Assignment:
Pictures aside, quote the whole listing exactly.

Listed entries:
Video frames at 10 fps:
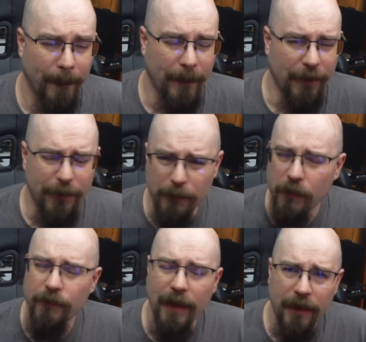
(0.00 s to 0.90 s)
I felt
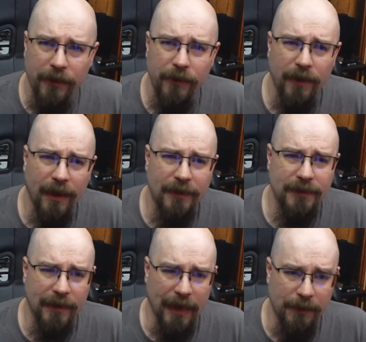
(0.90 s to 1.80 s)
more valued as
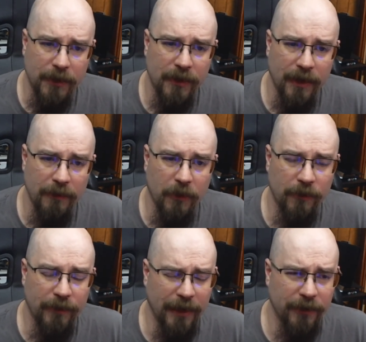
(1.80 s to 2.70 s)
a gamer and more
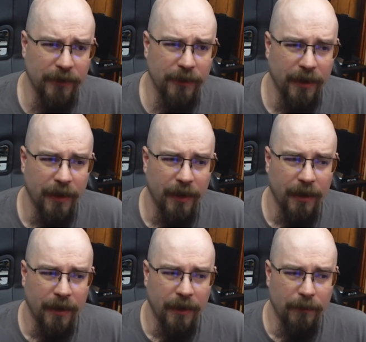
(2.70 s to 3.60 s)
valued
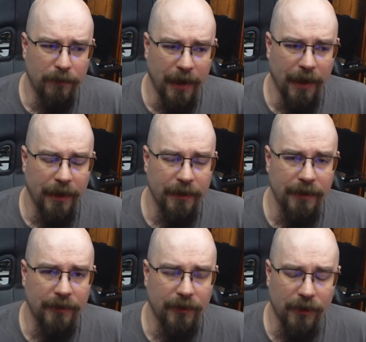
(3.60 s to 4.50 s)
by
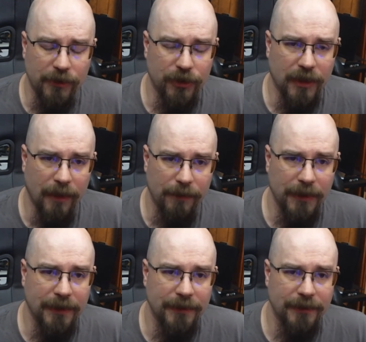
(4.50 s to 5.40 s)
these larger
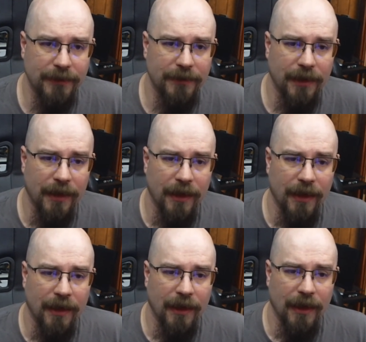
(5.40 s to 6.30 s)
companies
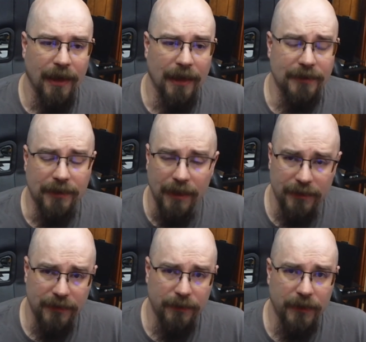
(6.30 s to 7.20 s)
as a
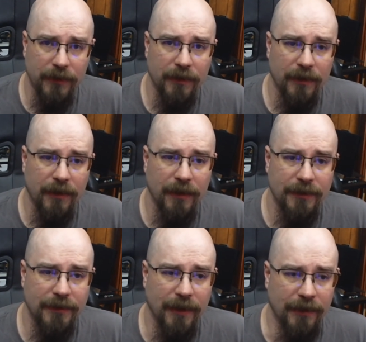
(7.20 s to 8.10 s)
customer
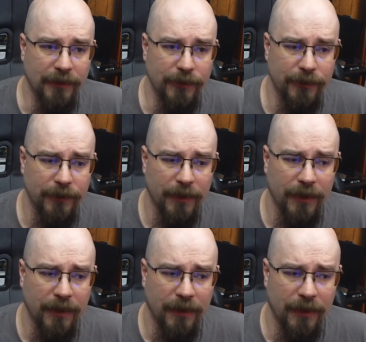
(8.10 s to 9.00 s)
instead of
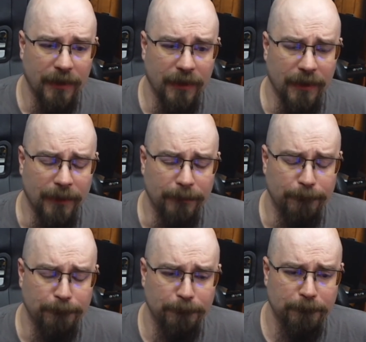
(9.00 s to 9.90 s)

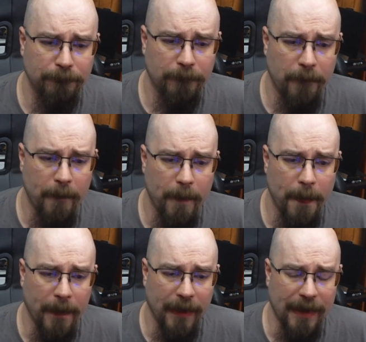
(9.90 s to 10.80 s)
um,
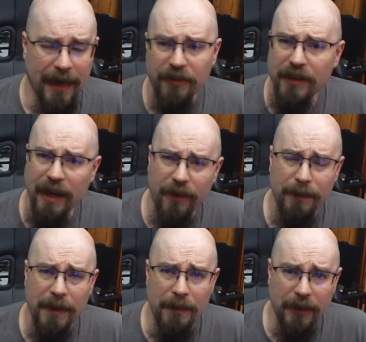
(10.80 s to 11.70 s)
a cash cow to
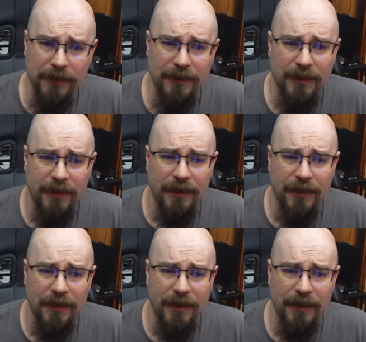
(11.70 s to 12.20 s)
be milked.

Exercise solution:
Video frames at 10 fps:
(0.00 s to 0.90 s)
I felt
(0.90 s to 1.80 s)
more valued as
(1.80 s to 2.70 s)
a gamer and more
(2.70 s to 3.60 s)
valued
(3.60 s to 4.50 s)
by
(4.50 s to 5.40 s)
these larger
(5.40 s to 6.30 s)
companies
(6.30 s to 7.20 s)
as a
(7.20 s to 8.10 s)
customer
(8.10 s to 9.00 s)
instead of
(9.00 s to 9.90 s)

(9.90 s to 10.80 s)
um,
(10.80 s to 11.70 s)
a cash cow to
(11.70 s to 12.20 s)
be milked.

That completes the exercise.